Patient B., 77 years old. The diagnosis of postthrombophlebitis disease. Trophic ulcer of the back and outside of the left foot. ” Objectively: on the outer and back side of the left foot there are two foci of trophic ulcers with an area of 3 and 5 cm ² , respectively. The gel obtained in example 2 was applied directly to the wound surface, covered with wax paper and a lightproof dressing. The gel exposure time was 2 hours. Laser irradiation sessions were carried out immediately after application of the gel. The radiation energy density is 60 J / cm ² , the irradiation time is 7 min per zone. Conducted 4 treatment sessions with an interval of 24 hours

Treatment has reduced the time for all phases of ulcer healing. Complete epithelialization was observed 21 days after the start of treatment.

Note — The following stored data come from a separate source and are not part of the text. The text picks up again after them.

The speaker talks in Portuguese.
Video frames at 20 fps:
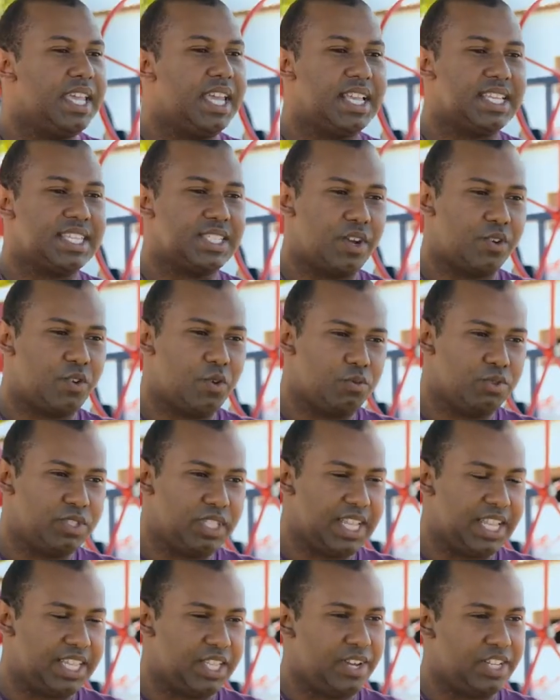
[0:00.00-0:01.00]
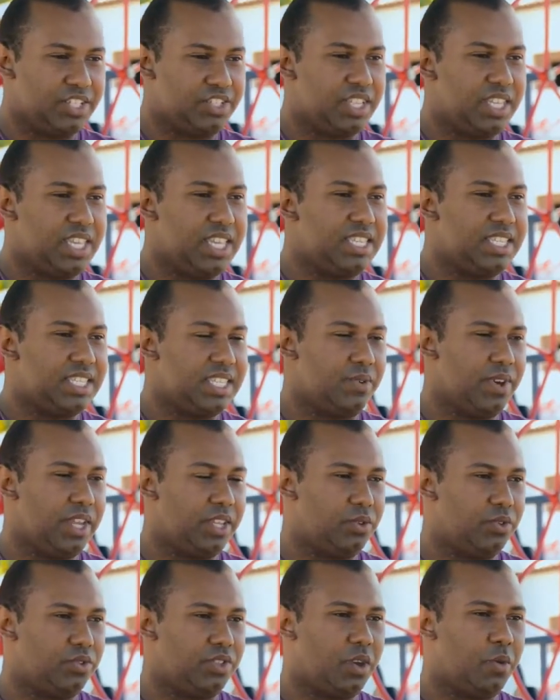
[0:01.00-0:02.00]
relação à comunidade, eu acho que isso é o
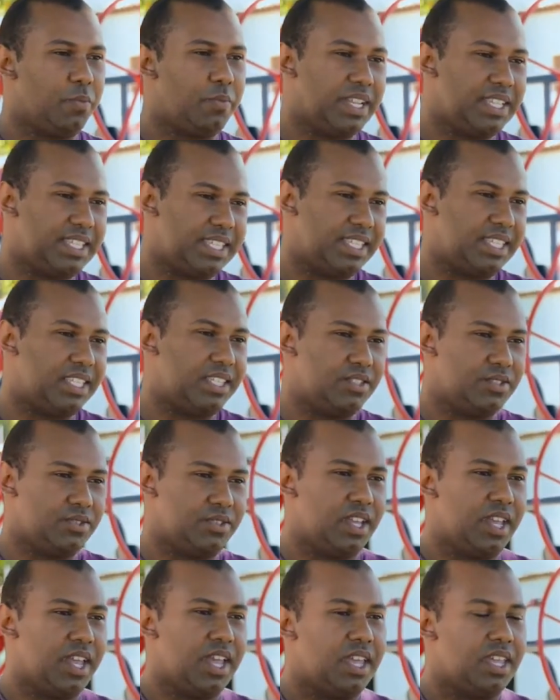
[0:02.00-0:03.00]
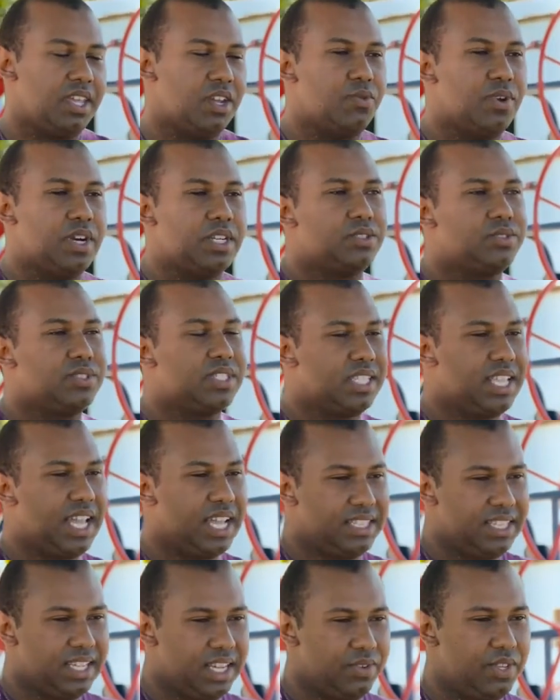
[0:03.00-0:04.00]
retorno que eu preciso, enquanto
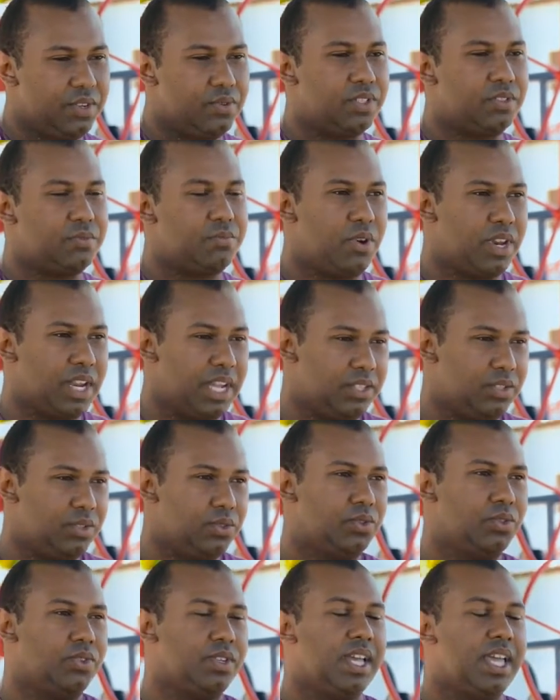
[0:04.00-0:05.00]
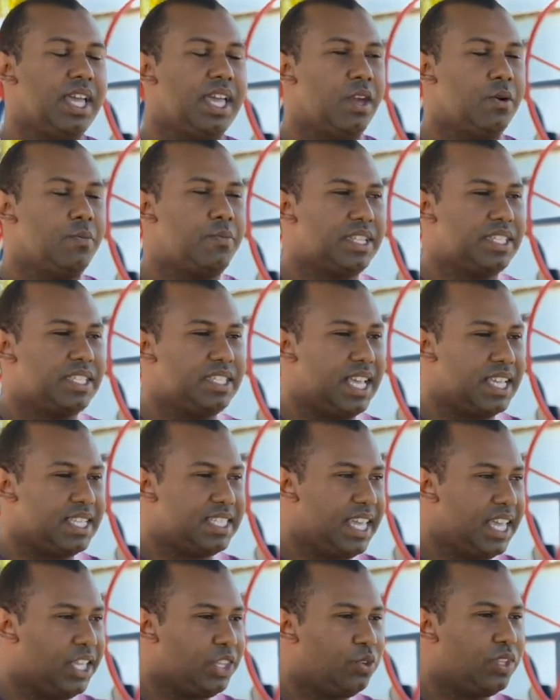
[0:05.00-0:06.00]
cidadão, enquanto morador, eu preciso dar
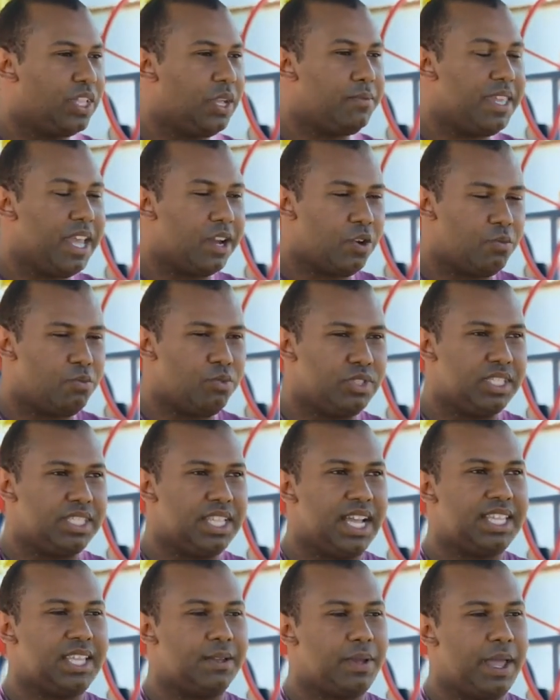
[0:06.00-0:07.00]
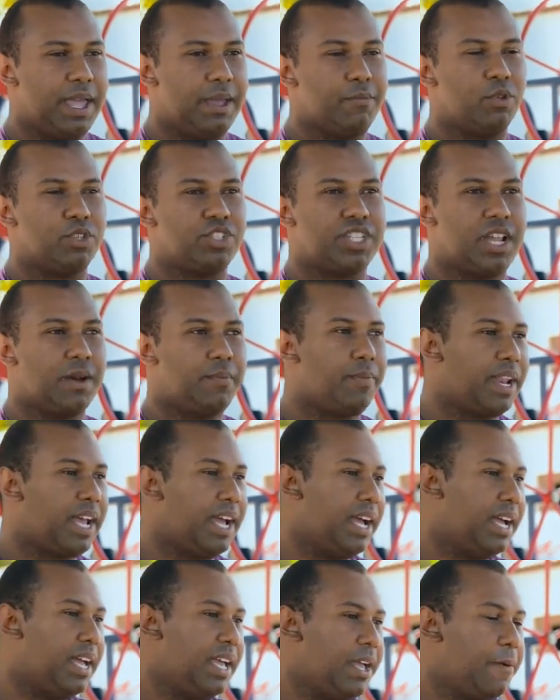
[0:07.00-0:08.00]
esse retorno na minha comunidade, é mostrar
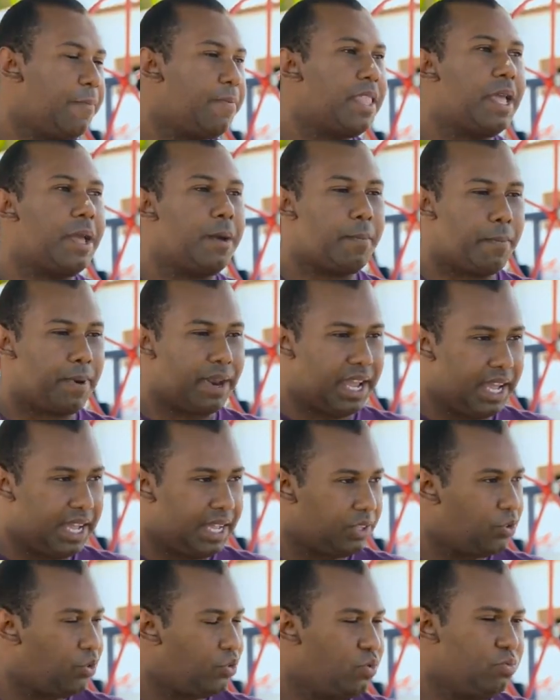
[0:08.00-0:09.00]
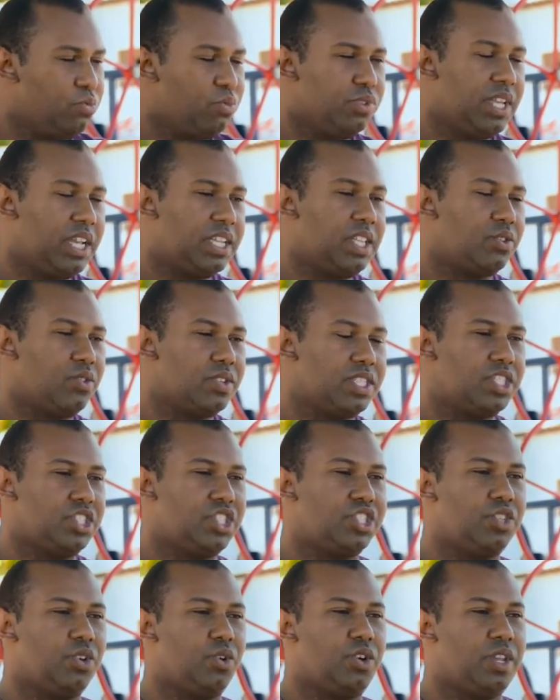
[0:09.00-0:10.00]
para todo mundo a nossa
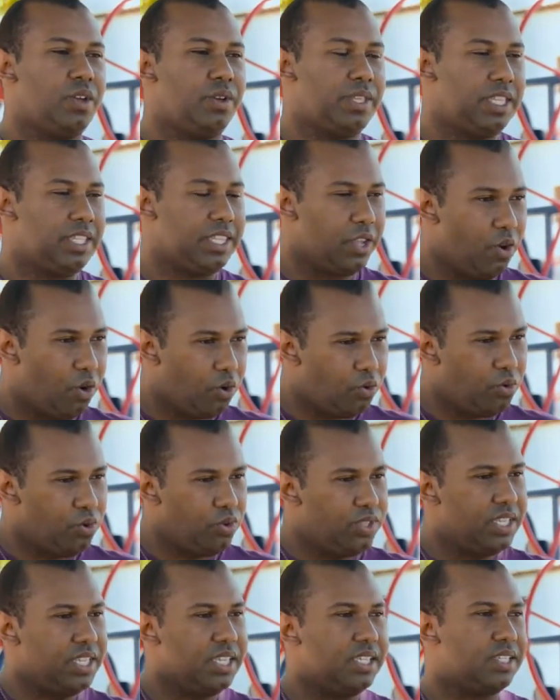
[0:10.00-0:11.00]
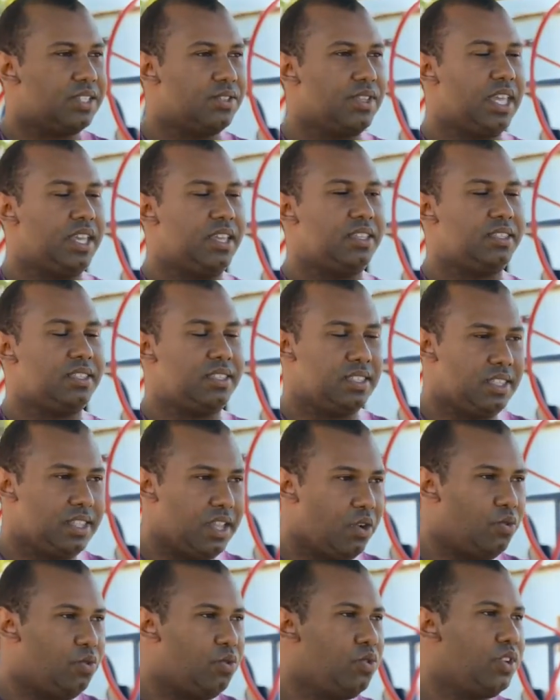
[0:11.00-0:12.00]
história e ter orgulho disso, né?
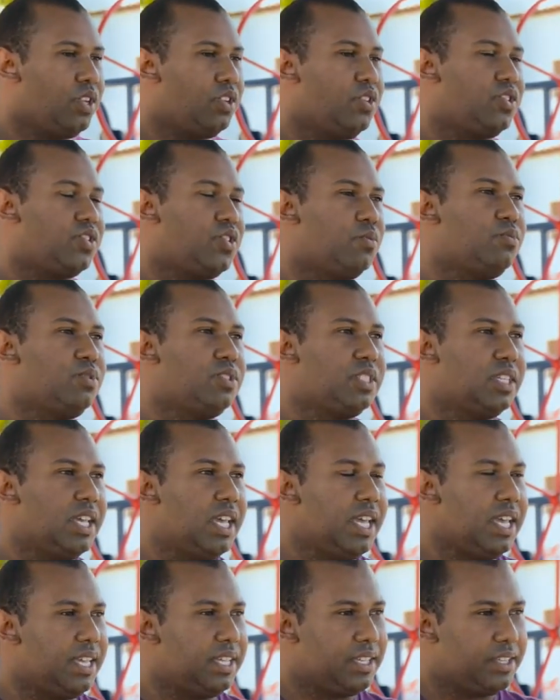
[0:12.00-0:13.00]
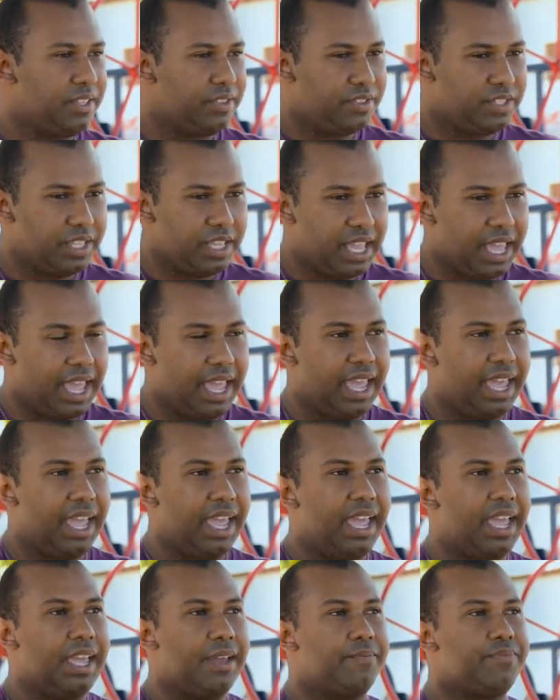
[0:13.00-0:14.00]
ter orgulho que nós somos
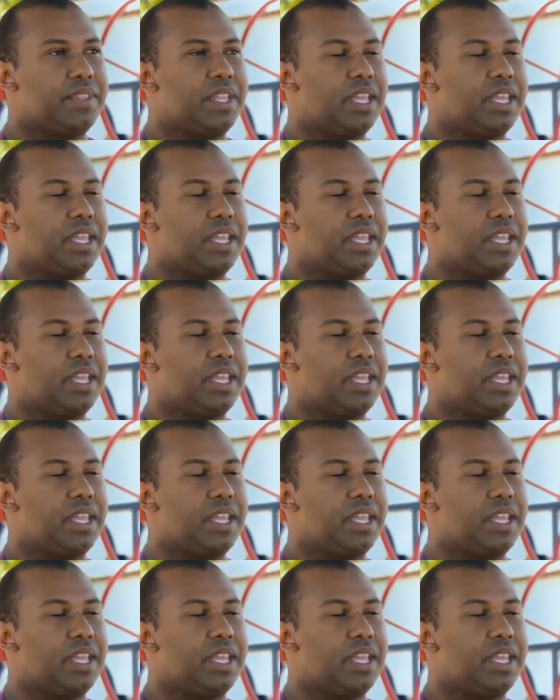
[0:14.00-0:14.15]
é,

Thus, the developed tool is convenient to use, ensures the penetration of the photosensitizer into the treated tissue at an economical consumption of the drug and complete healing of wounds in a minimum time.

Claims (2)

1. The tool for the treatment of purulent wounds by the method of photodynamic therapy, including zinc polycholinylphthalocyanine and water, characterized in that it is a gel of the following composition, wt.%:
zinc polycholinylphthalocyanine 0.02-1.00 hydroxyethyl cellulose 1.3-1.6 dimethyl sulfoxide or benzalkonium chloride (alkylbenzyldimethylammonium chloride) 0.2-3.0 block copolymer of ethylene oxide and propylene oxide or polyethylene glycol 3.2-4.0 propylene glycol 4.0-7.7 water rest 2. An agent for treating purulent wounds by photodynamic therapy, including zinc polycholinylphthalocyanine and water, characterized in that it is a film obtained by drying the gel according to claim 1.